Weber lo hizo y le explicó cada paso.

– La mayoría de las personas muestran un aumento de la conductividad de la piel cuando ven una foto de alguien que le es muy cercano. Amigos, familiares…

– ¿Todo el mundo suda cuando ve a mamá?

– ¡Exactamente! Me gustaría expresarlo así en mi próximo libro.

Desde luego, la metodología era totalmente errónea. Debería hacerse con un operador y un dispositivo lector independientes. Las pruebas de calibrado serían primitivas en el mejor de los casos. No había aleatoriedad ni contradicción insoluble. No había controles. Nada en las imágenes de Karin le proporcionaría una base sólida. Pero no pensaba enviar los datos a una publicación especializada. Solo iba a hacerse una idea aproximada de aquel hombre quebrantado, de los intentos de Mark por recuperar la continuidad de su peripecia vital.

Mark alzó la mano que no estaba conectada.

– Prometo decir la verdad… etcétera, etcétera. Si no, que Dios me castigue.

Miraron juntos las imágenes. Weber pasó las fotos de Karin, observó el movimiento de la aguja y anotó unas cifras.

– ¡Eh! ¡La Homestar! Esta es mi casa. Una preciosidad. La construyeron siguiendo todas mis indicaciones.

La aguja volvió a moverse.

– Este es Duane. Mire a ese capullo gordinflón. Sabe mucho, aunque no sea la mayor lumbrera de la especie. Y este es Rupp, alias Ruptura. Observe su técnica con el taco de billar. Nada mejor que tener a tu lado a este tipo en cualquier situación. Si quiere pasarlo bien de veras, ha de llamar a estos dos.

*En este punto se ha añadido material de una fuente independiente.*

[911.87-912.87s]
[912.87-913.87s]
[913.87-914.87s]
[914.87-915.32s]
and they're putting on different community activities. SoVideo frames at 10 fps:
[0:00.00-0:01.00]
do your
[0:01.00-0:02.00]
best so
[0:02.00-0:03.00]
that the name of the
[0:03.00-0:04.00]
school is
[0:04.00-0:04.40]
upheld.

La foto de su hermana, la de Karin como vampiro gótico, produjo escasa conductancia. Mark cerró los ojos y la apartó. Weber trató de sonsacarle.

– ¿Alguien conocido?

El joven miró la brillante foto de diez por quince centímetros.

– Es… ya sabe. La hija de la familia Addams.

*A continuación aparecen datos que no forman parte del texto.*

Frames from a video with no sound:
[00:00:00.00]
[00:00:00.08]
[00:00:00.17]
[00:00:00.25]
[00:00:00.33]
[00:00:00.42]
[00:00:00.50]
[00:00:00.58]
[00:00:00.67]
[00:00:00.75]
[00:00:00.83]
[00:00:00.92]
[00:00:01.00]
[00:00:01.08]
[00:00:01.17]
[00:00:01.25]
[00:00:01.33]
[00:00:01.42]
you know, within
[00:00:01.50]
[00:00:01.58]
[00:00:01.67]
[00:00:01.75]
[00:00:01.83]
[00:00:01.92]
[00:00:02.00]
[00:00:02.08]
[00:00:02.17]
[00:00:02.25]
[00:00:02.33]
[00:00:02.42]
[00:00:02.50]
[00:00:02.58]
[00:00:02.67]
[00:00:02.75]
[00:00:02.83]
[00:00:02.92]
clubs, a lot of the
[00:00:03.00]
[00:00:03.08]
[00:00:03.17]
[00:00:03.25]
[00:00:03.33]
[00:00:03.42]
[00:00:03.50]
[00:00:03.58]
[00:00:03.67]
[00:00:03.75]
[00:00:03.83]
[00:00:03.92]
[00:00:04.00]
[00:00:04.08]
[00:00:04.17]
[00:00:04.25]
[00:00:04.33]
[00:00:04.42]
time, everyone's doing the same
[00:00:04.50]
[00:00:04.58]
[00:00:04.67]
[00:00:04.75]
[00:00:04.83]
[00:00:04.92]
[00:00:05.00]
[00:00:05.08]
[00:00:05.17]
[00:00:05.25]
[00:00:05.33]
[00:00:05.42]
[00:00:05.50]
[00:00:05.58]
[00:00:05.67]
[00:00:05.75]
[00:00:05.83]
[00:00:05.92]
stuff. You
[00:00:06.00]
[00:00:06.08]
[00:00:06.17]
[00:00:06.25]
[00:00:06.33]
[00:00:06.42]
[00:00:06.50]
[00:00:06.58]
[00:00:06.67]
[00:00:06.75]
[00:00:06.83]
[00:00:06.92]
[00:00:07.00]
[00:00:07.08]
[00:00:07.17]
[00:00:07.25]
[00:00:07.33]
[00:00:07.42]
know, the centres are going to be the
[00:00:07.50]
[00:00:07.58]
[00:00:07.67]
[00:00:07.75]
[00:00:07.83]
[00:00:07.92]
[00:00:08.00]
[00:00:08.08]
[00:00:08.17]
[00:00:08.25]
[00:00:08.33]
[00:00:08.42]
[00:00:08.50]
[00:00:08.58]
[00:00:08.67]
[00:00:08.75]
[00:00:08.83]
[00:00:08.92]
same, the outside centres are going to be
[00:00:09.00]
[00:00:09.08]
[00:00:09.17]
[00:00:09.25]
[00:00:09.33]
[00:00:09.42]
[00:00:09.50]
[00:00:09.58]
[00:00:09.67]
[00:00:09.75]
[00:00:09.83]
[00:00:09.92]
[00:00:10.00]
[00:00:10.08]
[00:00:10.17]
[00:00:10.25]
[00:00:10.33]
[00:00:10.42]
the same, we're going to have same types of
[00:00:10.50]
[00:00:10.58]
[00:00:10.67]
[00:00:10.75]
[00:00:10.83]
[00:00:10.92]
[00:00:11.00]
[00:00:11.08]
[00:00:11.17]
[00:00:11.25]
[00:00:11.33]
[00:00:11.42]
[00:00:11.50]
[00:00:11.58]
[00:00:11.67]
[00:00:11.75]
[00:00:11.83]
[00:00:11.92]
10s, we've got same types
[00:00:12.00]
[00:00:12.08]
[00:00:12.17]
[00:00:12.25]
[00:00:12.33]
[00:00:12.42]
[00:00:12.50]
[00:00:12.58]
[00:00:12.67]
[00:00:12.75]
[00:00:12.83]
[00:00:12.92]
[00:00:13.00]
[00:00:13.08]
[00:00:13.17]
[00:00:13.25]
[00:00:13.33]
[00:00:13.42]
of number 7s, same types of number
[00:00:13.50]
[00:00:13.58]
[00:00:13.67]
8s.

La aguja osciló cuando Mark vio la foto de su bisabuelo.

– El patriarca. De niño vivía en una choza y una vaca cayó a través del tejado. Buenos tiempos aquellos.

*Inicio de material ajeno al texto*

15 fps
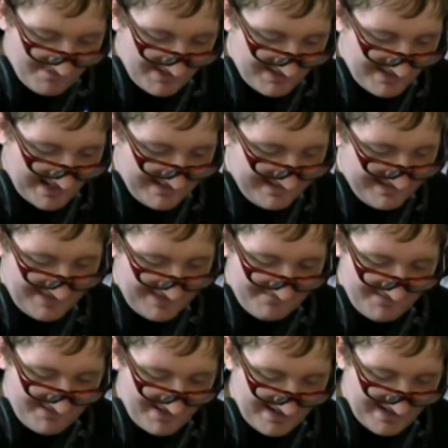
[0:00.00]
in
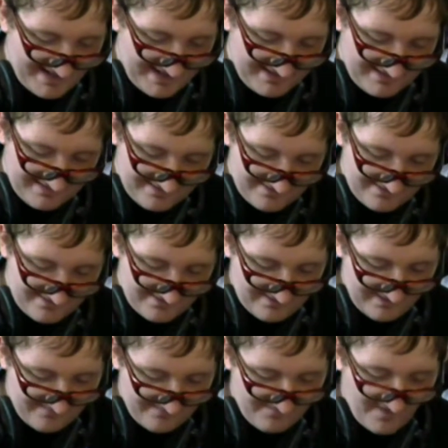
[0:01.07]
1979
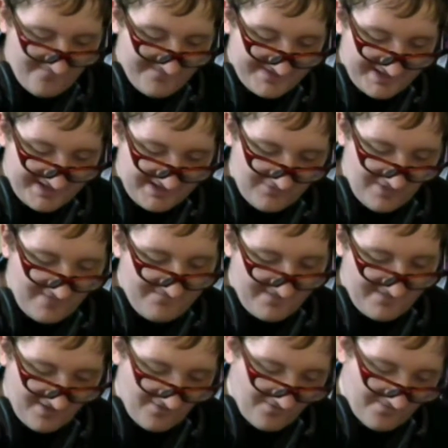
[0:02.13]
involving a
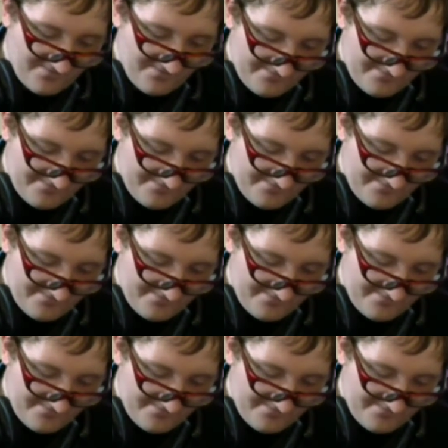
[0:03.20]
UFO,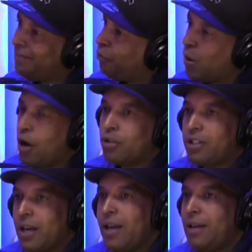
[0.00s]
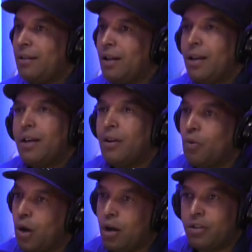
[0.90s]
yeah, well said. That's how it goes.
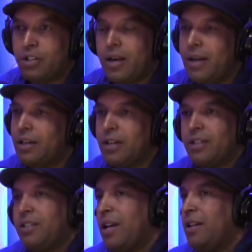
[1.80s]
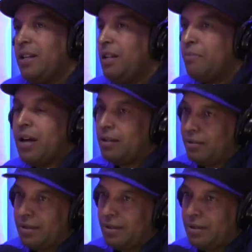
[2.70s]
Yeah. Well said. Couldn't yeah. have said it any better.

La planta de empaquetado de carne produjo una oscilación nerviosa.

– Ahí es donde trabajo. Cielos, han pasado semanas. Confío en que me guarden el puesto. ¿Usted qué cree?

La rectitud de conciencia que sobrevive a su utilidad: Weber lo había visto centenares de veces. Veinte años atrás, su hija de ocho, Jessica, estuvo a punto de morir a causa de una perforación del apéndice, y al recobrar el conocimiento se mostró angustiada porque era demasiado tarde para efectuar su informe oral sobre la danza de las abejas.